Harry can't help but stare and the jumble of possessions stacked inside. There is furniture and paintings, exquisite robes in styles three hundred years out of date, stacks of books, open jewellery boxes spilling their contents all over a large dressing table. He cannot even begin to make sense of it.
"Stay there, Mr. Potter while I make sure everything is safe."
"But it's my vault, why wouldn't it be safe?"
"There was chaos at the end of the war, Harry. This has been retrieved and stacked up and preserved – it wouldn't surprise me to find the contents of the fridge in here somewhere under a stasis charm – but no-one had time to check things. While he is speaking, the Professor is casting a range of dark arts detection charms, cursed-artefact checks and poison detection spells. Everything is coming back clean.
"You can come in now. Don't touch anything without checking with me."
Truth be told, Snape is feeling overwhelmed himself. Spotting the photograph albums he had been looking for, he swiftly selects a dozen photographs of James, Lily, Remus and Peter, studiously ignoring any that contained Sirius Black. He copies them then casts his eye around for anything else that might be of interest to an eleven-year-old boy. He finds a Potter crest cloak pin that will be practical then calls Harry to him.

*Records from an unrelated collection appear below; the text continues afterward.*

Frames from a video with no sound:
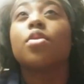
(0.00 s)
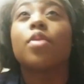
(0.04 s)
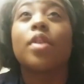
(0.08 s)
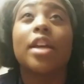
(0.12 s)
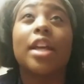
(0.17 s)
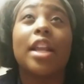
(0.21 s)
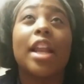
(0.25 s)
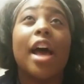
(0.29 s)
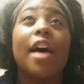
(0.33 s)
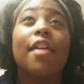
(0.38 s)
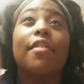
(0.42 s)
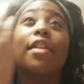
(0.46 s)
it
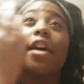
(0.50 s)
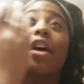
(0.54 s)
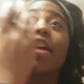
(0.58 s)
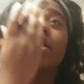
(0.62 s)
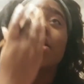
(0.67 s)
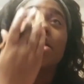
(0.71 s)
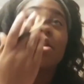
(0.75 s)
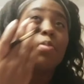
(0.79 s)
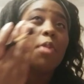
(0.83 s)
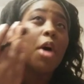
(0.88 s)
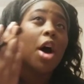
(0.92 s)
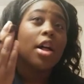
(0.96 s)
can have that
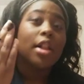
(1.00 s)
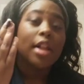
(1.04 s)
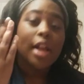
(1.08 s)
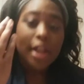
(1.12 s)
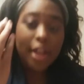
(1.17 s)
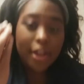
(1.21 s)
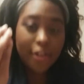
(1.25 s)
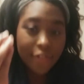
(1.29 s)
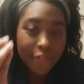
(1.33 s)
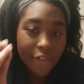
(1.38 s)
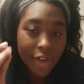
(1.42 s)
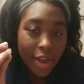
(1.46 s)
spotlight
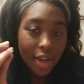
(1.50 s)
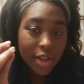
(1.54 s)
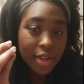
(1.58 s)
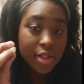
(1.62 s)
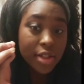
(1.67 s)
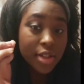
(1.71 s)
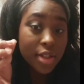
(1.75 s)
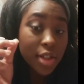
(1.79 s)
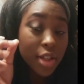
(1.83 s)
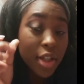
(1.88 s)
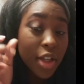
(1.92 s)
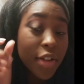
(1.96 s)

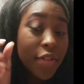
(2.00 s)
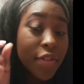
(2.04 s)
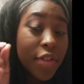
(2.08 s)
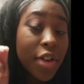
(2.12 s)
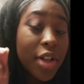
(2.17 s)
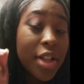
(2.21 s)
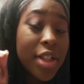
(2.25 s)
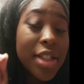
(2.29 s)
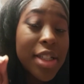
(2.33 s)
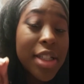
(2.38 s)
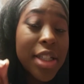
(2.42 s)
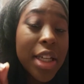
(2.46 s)
effect, if you
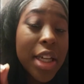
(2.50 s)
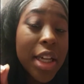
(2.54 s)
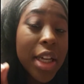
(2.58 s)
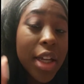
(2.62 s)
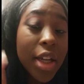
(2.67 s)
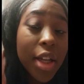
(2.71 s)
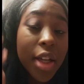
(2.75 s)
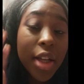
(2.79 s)
can see.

"These are Potter family wands. Just run your hand over them, see if any of them respond to you."
Harry does as requested but none of the wands react.

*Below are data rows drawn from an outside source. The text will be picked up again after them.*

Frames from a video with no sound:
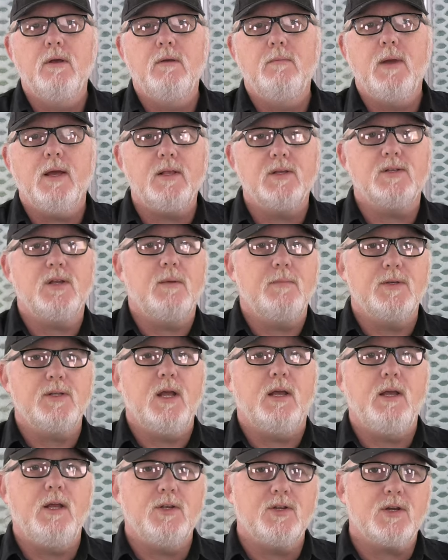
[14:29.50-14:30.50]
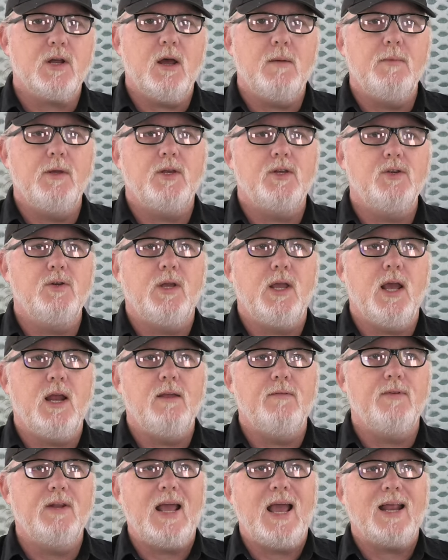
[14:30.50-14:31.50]
make the same mistake each time because you
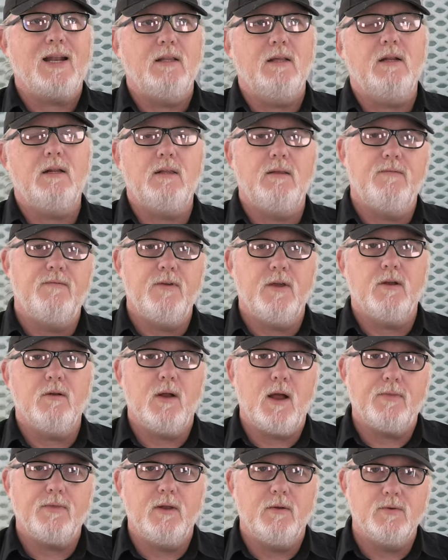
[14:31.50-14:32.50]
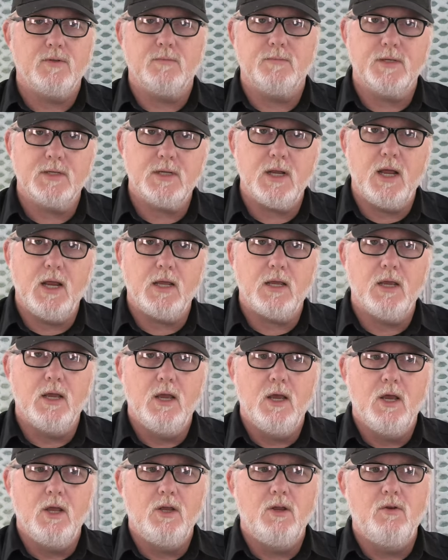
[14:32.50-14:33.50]
can't even analytically figure out that it was a mistake.
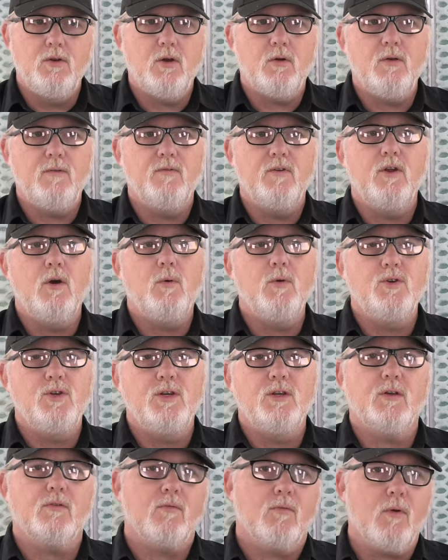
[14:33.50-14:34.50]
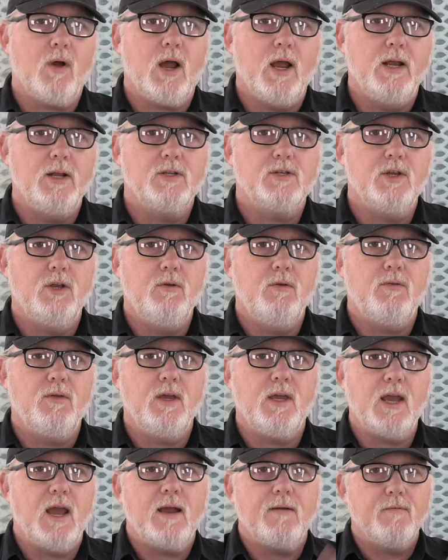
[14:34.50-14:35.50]
You don't even know what you did right, so you
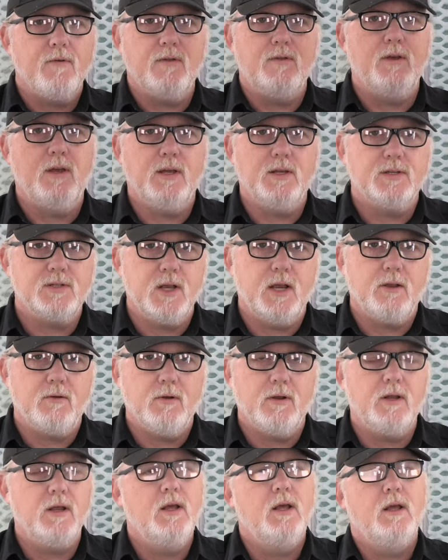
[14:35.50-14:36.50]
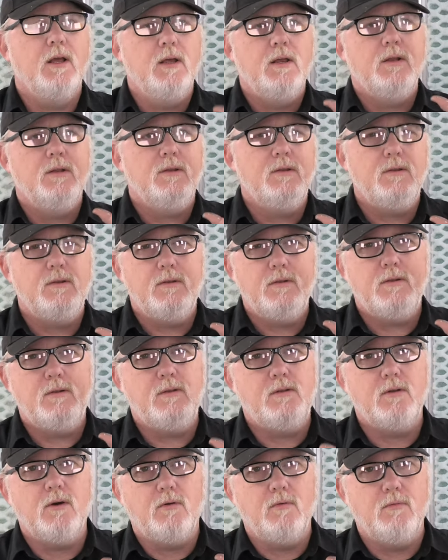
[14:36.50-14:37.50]
think everything is sacred.
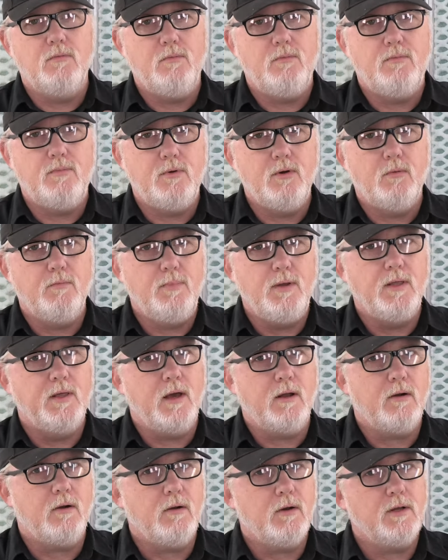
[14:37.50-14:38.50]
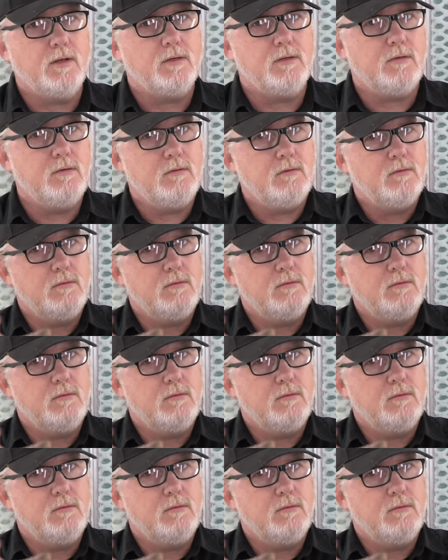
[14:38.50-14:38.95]
Don't, don't be that artist.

"Don't worry about it. Most people can only use their own wand, that is why most family vaults have a stack of them – families keep them but it is rare for them to choose a second owner."
Finally, he spots the daggers, half-hidden under an old cloak.

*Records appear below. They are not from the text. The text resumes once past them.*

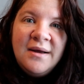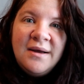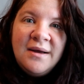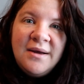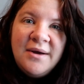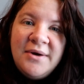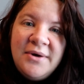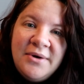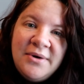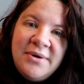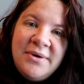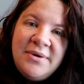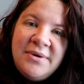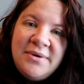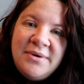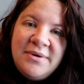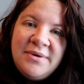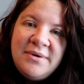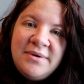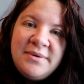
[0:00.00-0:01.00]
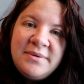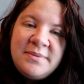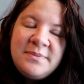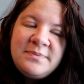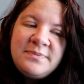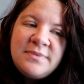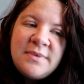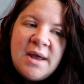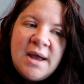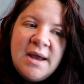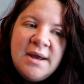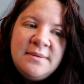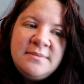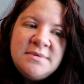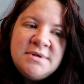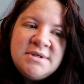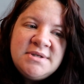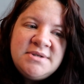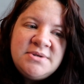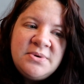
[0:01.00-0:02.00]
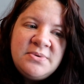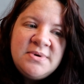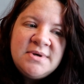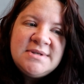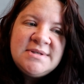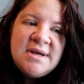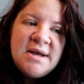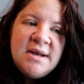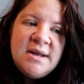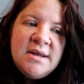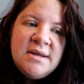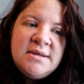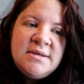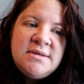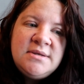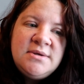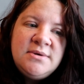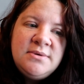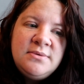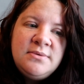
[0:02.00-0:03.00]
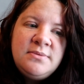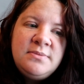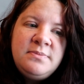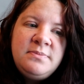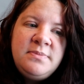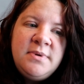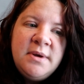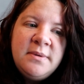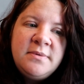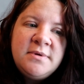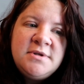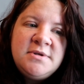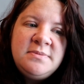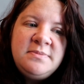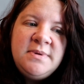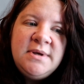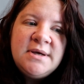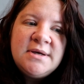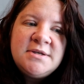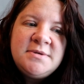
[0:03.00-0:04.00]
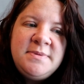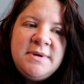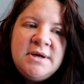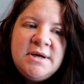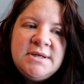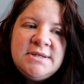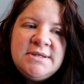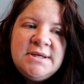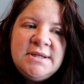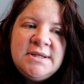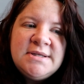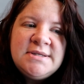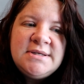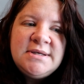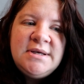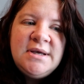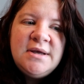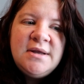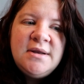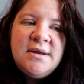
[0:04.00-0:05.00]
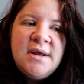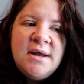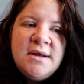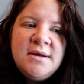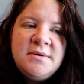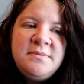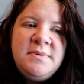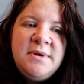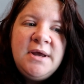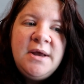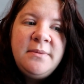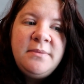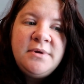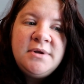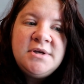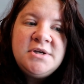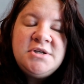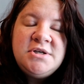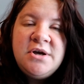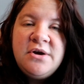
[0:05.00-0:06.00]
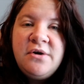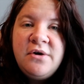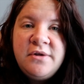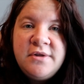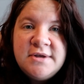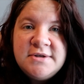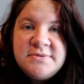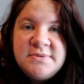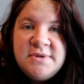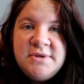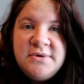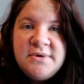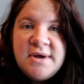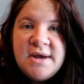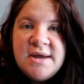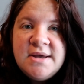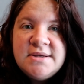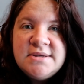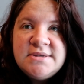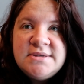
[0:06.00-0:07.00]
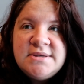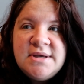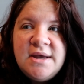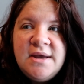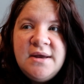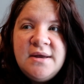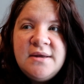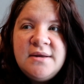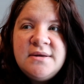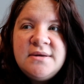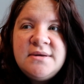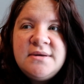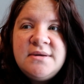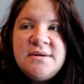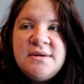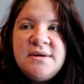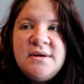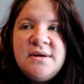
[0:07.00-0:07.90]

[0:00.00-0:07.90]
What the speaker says: I am just so excited to be able to be experiencing this again and being able to share all this with you guys. And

"Here they are, Harry, and fine goblin workmanship too." The blades are eight or nine inches long, one a stiletto, the other a serrated-tip broad blade in a cutaway leather sheath. Harry goes to draw the broader blade from its resting place but Snape stops him. "Never draw a knife unless you mean to draw blood. It's true for any blade but doubly so for goblin blades, they have their own magic and must be treated with respect."
"Griphook, who would I need to negotiate with for the inheritance fee on these, please?"
Griphook studies the daggers intently. "They are Blaktuth family daggers. I will set up a meeting for you."
"Thank you. Will there be any problem with Harry taking them today?"
"Not at all." Griphook is confident. After all, if Mr. Potter requires access to either of his vaults he must come to the bank and the matter of the daggers will be settled then.
"Come on Harry, we need to go. You still need to get your wand."
Harry unwillingly drags his attention away from a little gold ball with fluttering wings.
"It's a snitch, Harry. It's part of a quidditch set." Snape runs through some more diagnostic spells. "You can take it if you want."
Harry slips the little golden ball into his pocket, unable to explain why it appealed to him so.
As they board the cart for the ride back to the surface (and how does that work, Harry wonders), Snape turns to Griphook. "Please could you send me an inventory for vault 549?"
The goblin nods abruptly, closes the vault door forcefully and escorts them back to the main lobby of the bank.